Chinese property prices hit the skids in frozen market

It’s farewell to  Chinese new home price gains with the seventy city index yesterday pulling a donut in September (-0.08) but still up 3.8% over the year:

The breadth of losses is expanding sharply as the freeze spreads. Only 14 of 70 cities recorded price gains:

Prices are slowing everywhere:

Existing property is falling faster at 0.2% for the month.

Expect more losses in October and beyond as developers dump stock into a frozen market. They have also dumped land purchases which will, in turn, prevent any infrastructure offset for construction:

China’s cash-strapped developers are becoming reluctant to bid for land during the nation’s property slump, threatening to undermine a $1 trillion revenue source for local governments and deepen the economic slowdown.

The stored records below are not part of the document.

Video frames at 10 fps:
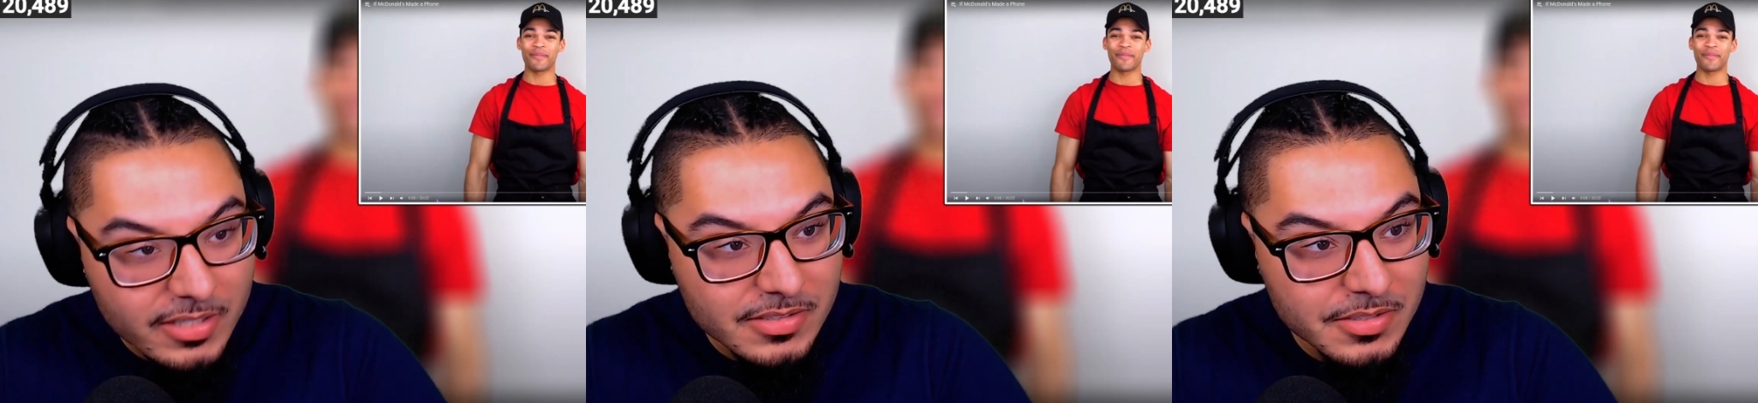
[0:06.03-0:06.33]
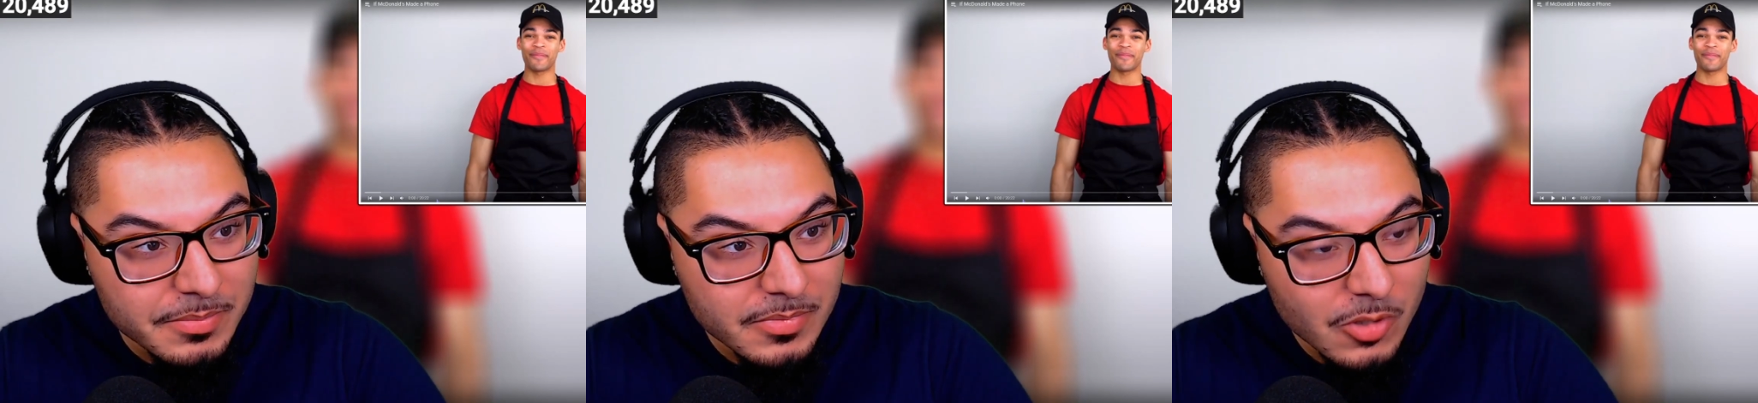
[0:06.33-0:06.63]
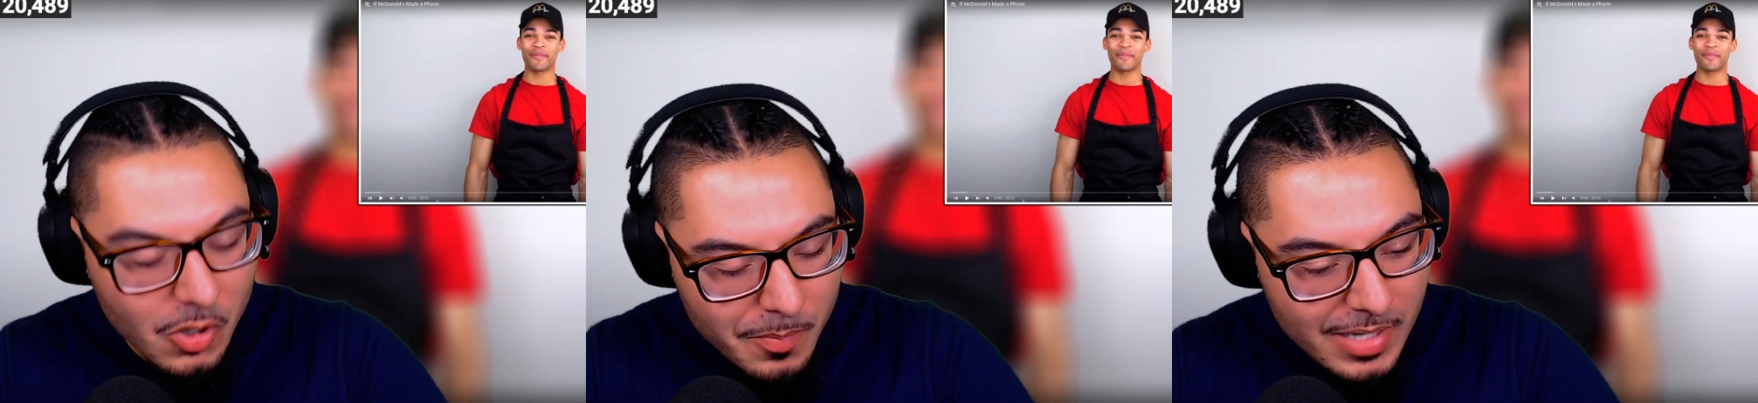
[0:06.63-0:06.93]
Speaker 1: Exum.
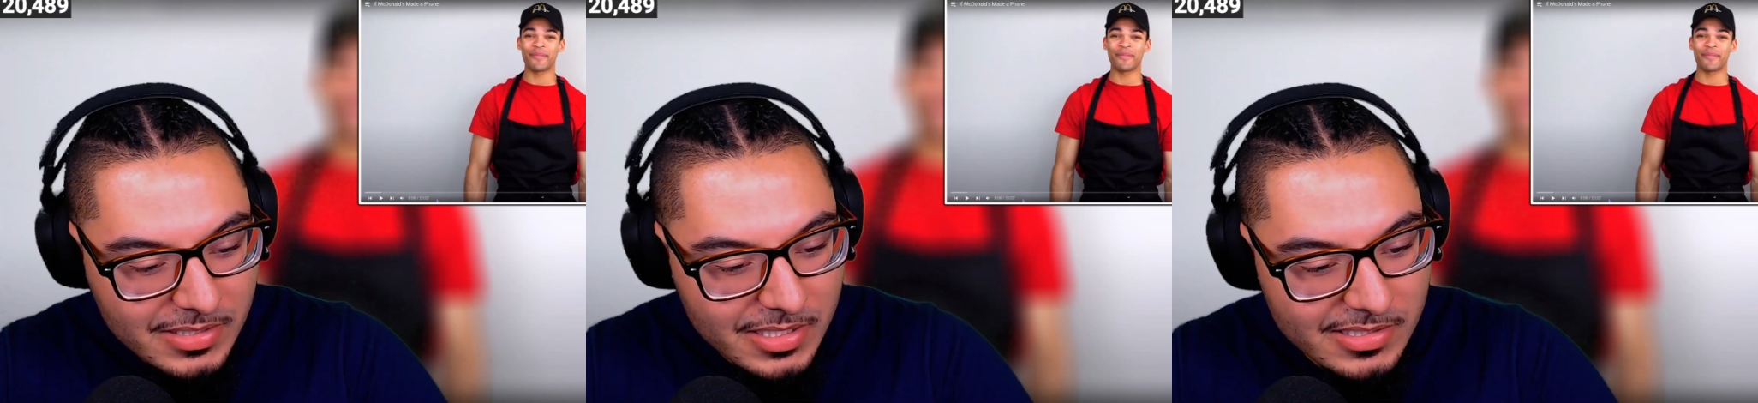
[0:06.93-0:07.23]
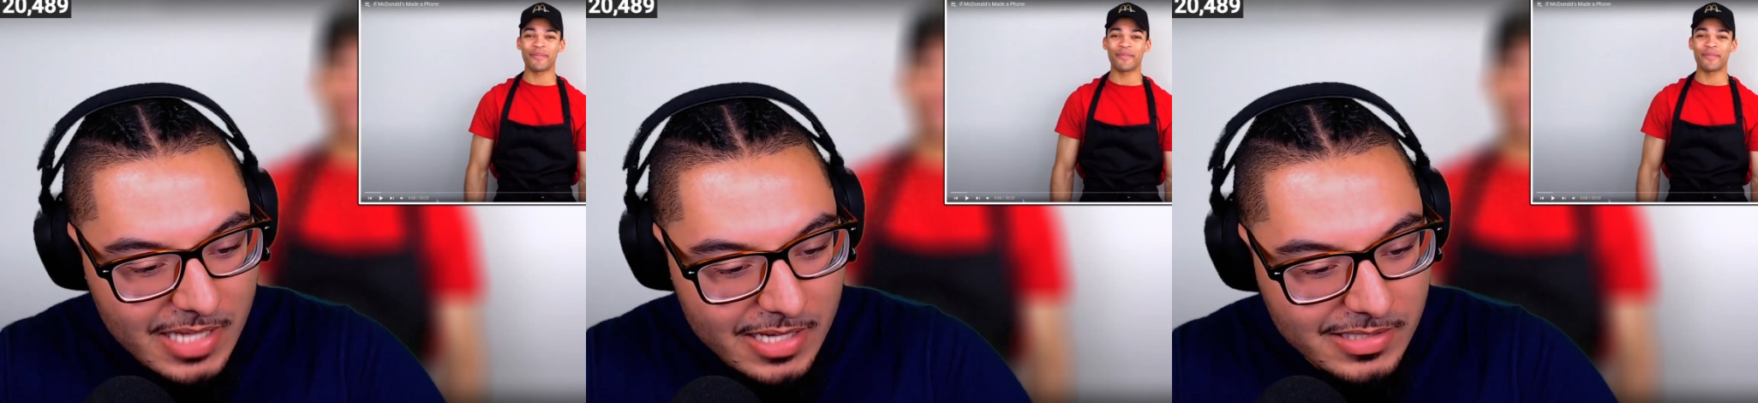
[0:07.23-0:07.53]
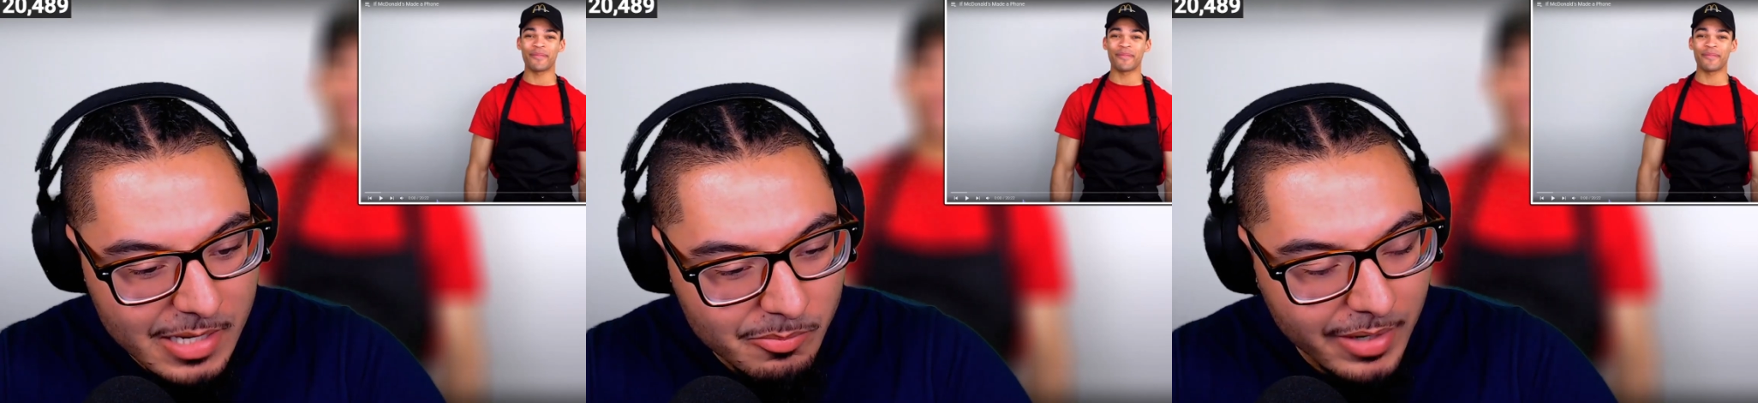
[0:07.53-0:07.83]
Hope I said his
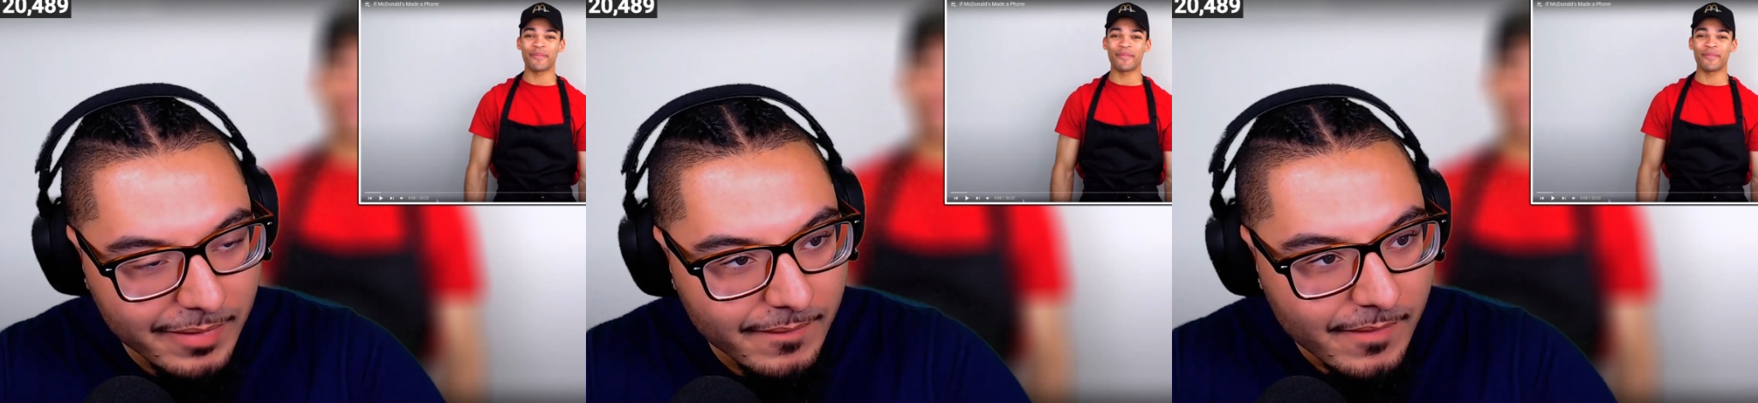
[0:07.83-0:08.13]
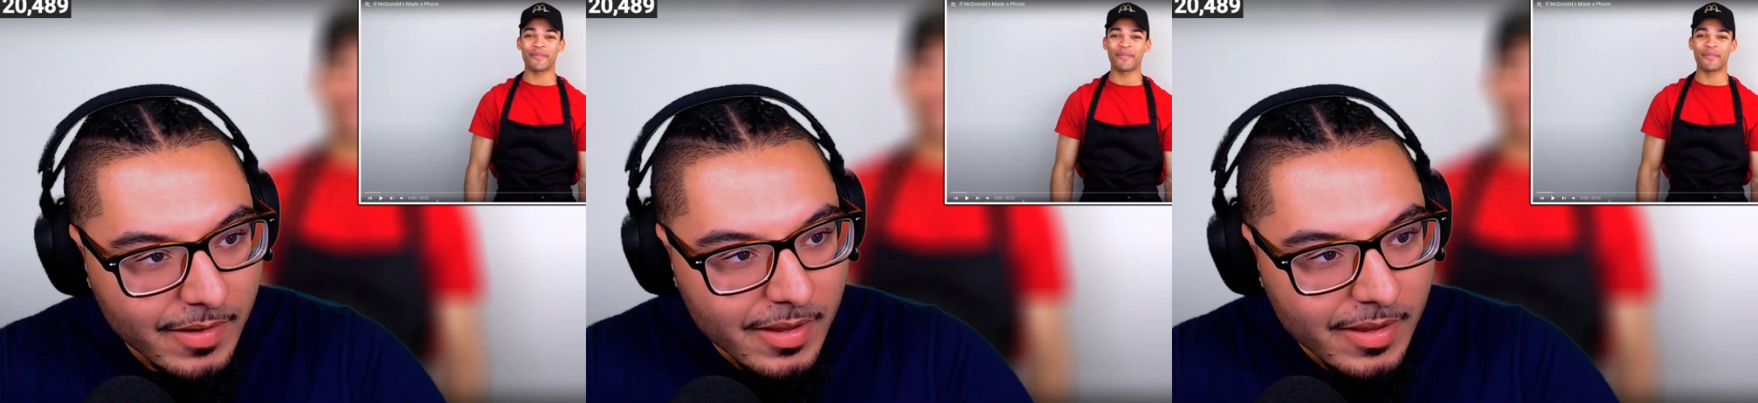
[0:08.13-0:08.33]
last name right.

About 27% of land parcels offered by local governments went unsold in September as no developer submitted bids — the highest rate since at least 2018, according to data compiled by China Real Estate Information Corp., which tracks auctions across 128 Chinese cities. Proceeds from land auctions across the country plunged 18% in August from a year earlier, the biggest decline in almost three years, Bloomberg calculations based on Ministry of Finance data show.

Aaaaand, we got another default to keep funding spreads wide:

Sinic Holdings Group Co. became the latest Chinese real estate firm to default as investors wait to see whether China Evergrande Group Inc. will meet overdue interest payments on dollar bonds this week.

Sinic’s credit rating was lowered by S&P Global Ratings to Selective Default from CC after the company failed to repay the interest and principal of its $250 million note due Monday, according to a statement dated Tuesday.

Plus, Evergrande’s pulled its asset sale:

China Evergrande Group terminated discussions to sell its property-management arm, a deal that would have given the cash-strapped developer a major cash infusion as it faces impending debt payments.

Evergrande requested that its long-halted shares resume trading on Thursday and said that it ended talks last week to sell 50.1% of its stock in Evergrande Property Services Group Ltd. for about HK$20 billion ($2.6 billion). The developer disclosed the latest developments in a filing with the Hong Kong stock exchange Wednesday.

Onwards and downwards for Chinese property.